I think it was the second occasion that I was guard commander that I decided that I must have something, other than my thoughts, to remind me of that place. In the garden, Hess had an old wooden chair covered in thick white paint. This was before he was provided with a small summerhouse where he committed suicide in 1987. It was identical in style to the brown painted chairs I had seen in the derelict kitchen and dining room building. I resolved that night to liberate a suitable chair. It was a very windy night when I set off to do my round of the sentries. The prison was alive with noise. The wind howled through its broken-windowed buildings. Old doors creaked and banged. I completed my round at a brisk pace and made my way to the kitchen building. Inside, all the noises were intensified. I remember putting my hand on my pistol and momentarily thinking of that Fusilier. With the aid of my torch, I quickly selected a chair and beat a hasty retreat to the guardroom. In the morning it was liberated in the back of a truck and still enjoys that freedom to this day.
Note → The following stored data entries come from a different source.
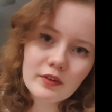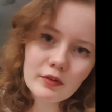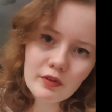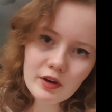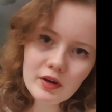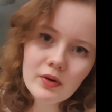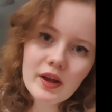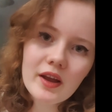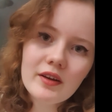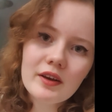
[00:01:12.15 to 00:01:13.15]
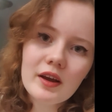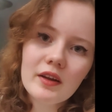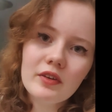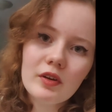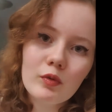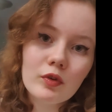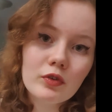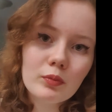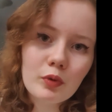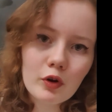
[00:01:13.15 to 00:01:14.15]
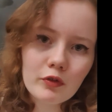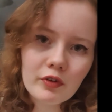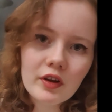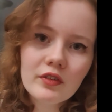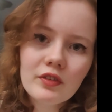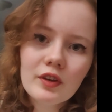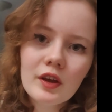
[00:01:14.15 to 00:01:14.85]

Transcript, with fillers: the video aid and it was perfect.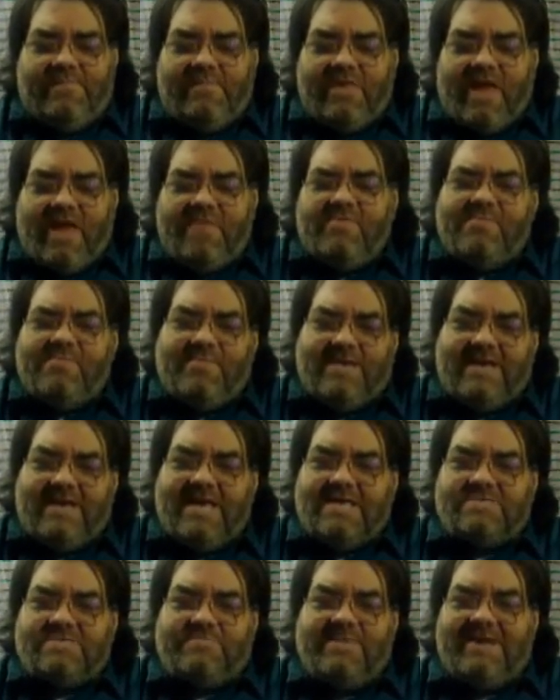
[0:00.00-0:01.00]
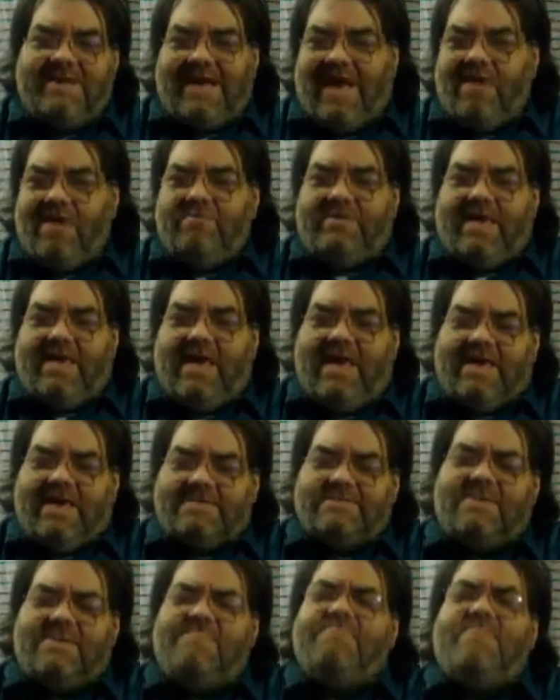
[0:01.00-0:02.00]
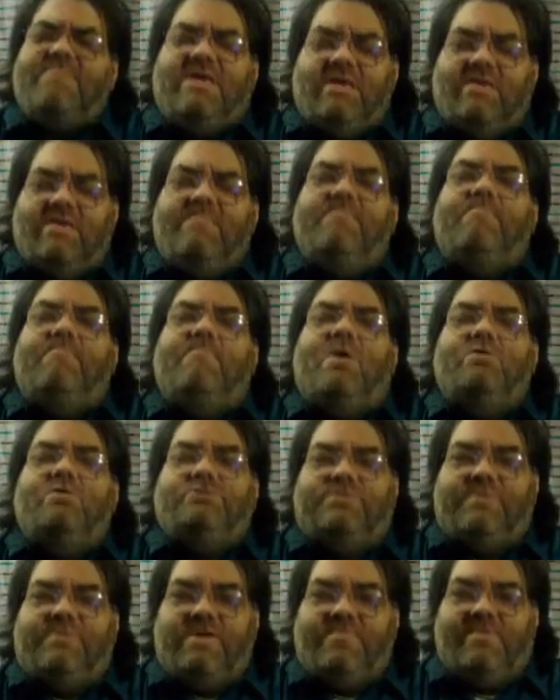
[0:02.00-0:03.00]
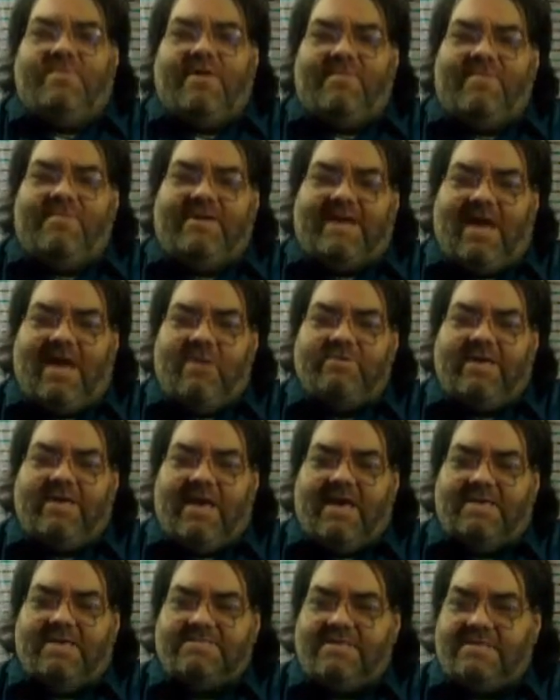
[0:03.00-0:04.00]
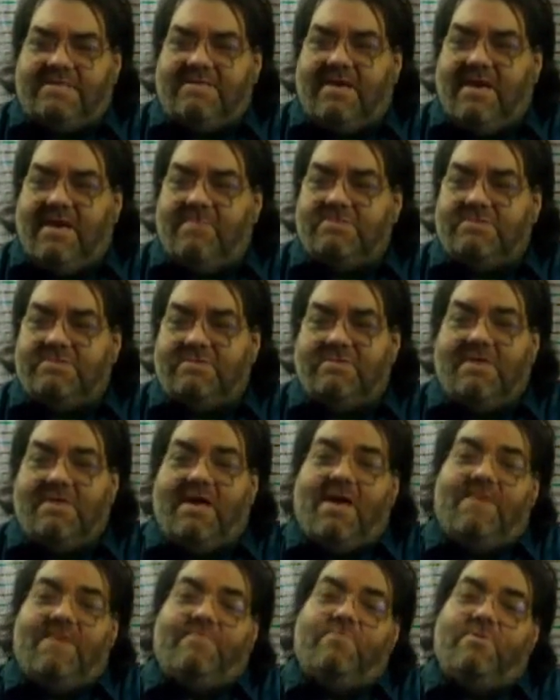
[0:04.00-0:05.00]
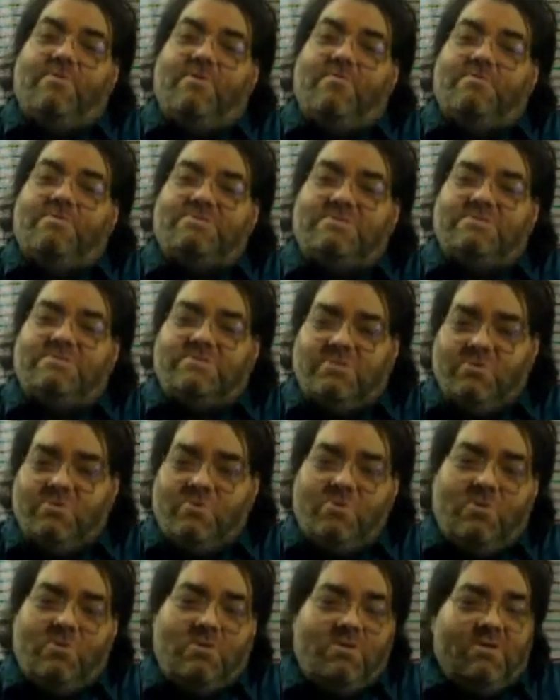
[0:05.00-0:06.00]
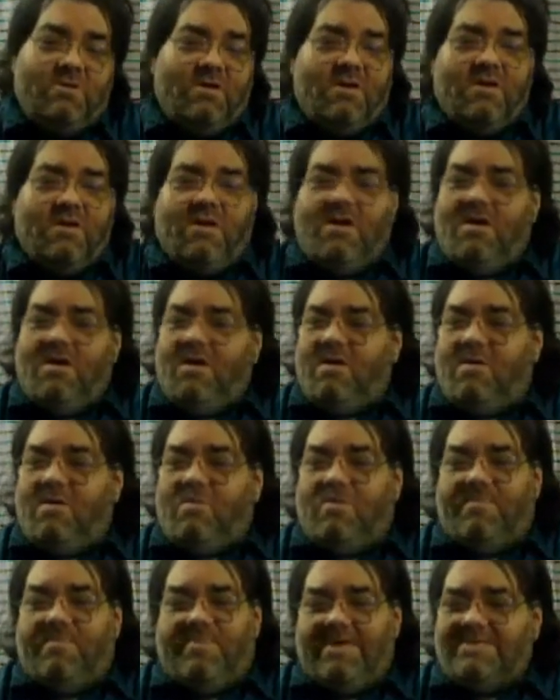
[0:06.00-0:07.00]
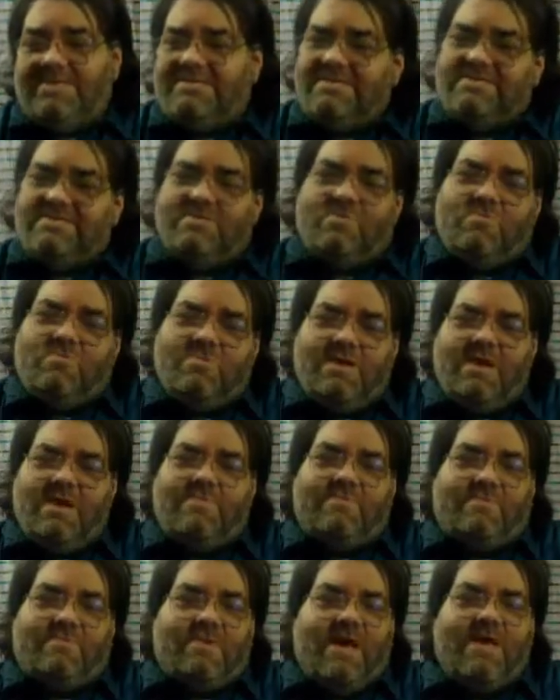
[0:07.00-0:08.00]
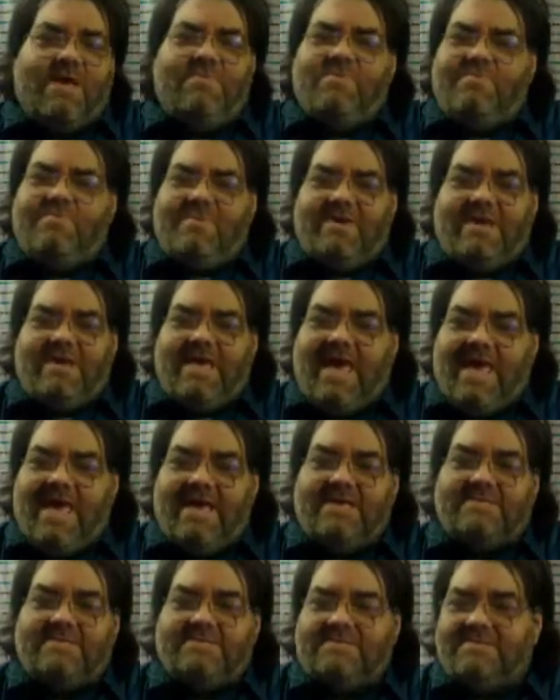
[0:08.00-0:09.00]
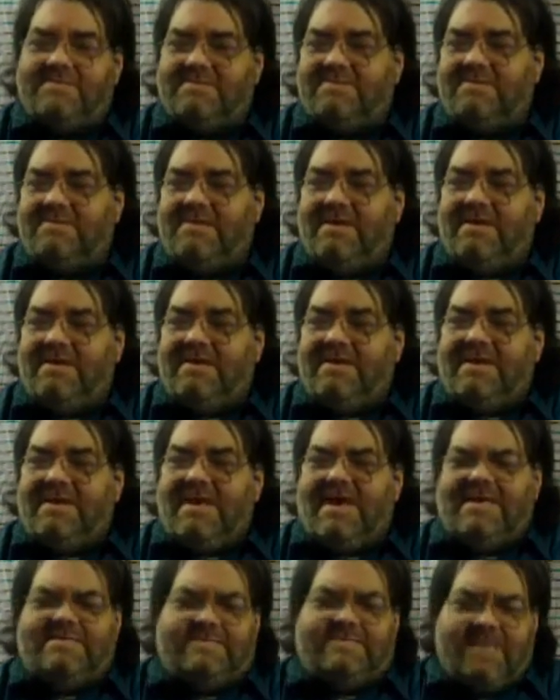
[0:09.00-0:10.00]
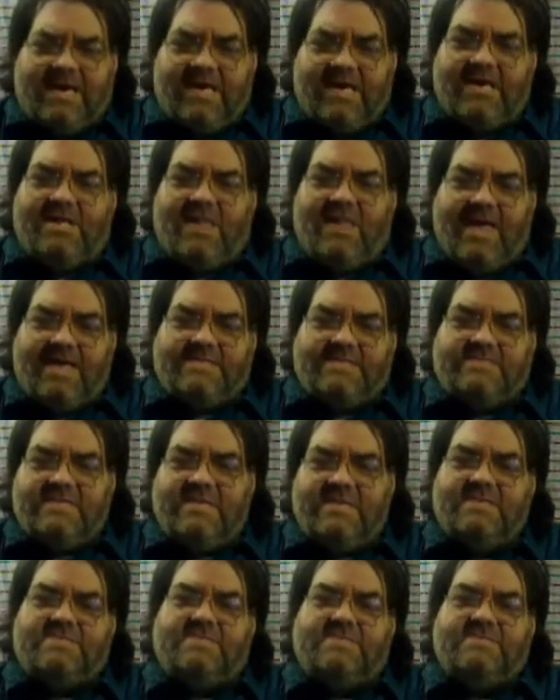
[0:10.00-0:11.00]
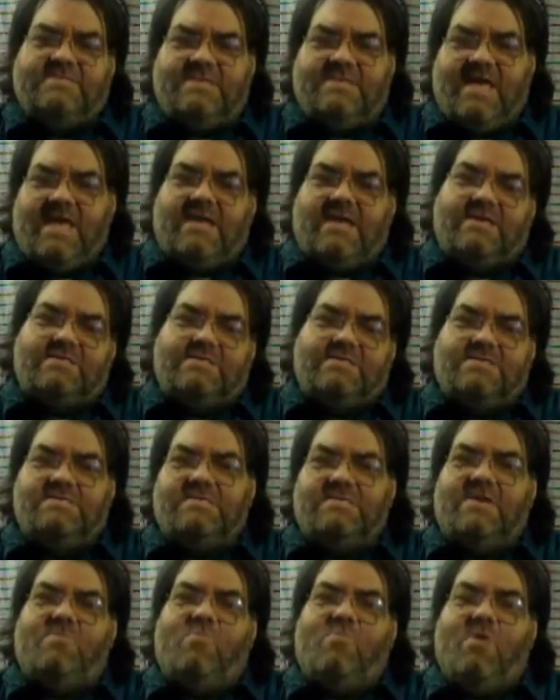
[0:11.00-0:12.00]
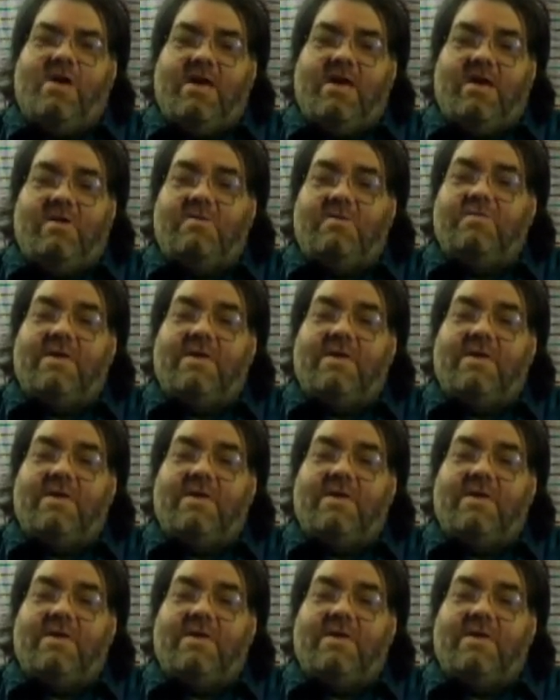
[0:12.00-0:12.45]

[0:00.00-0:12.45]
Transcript: everybody has been outcast. Most people have been outcast at times in their life, whether it was in school or business or whatever. Everybody has a second-class citizen status in some way, or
The traumatised Fusilier took several days to recover and claimed that he had seen a figure coming towards him. The figure failed to respond to a challenge to halt, so he opened fire. Part of the parapet had to be rebuilt.
When I stripped the unattractive brown paint off my Spandau Prison chair, I found crudely carved in the back, F. S. 1. V11. 36 – 111. 1. 37. Was F S the prisoner who had made the chair? Who was he and what had happened to him?
Spandau Prison was razed to the ground after Hess died. Apparently, everything was removed from the site and either buried at RAF Gatow or dumped in the North Sea to prevent anything remaining for souvenir hunters. A new NAAFI supermarket was built on the site, affectionately known as Hesscos!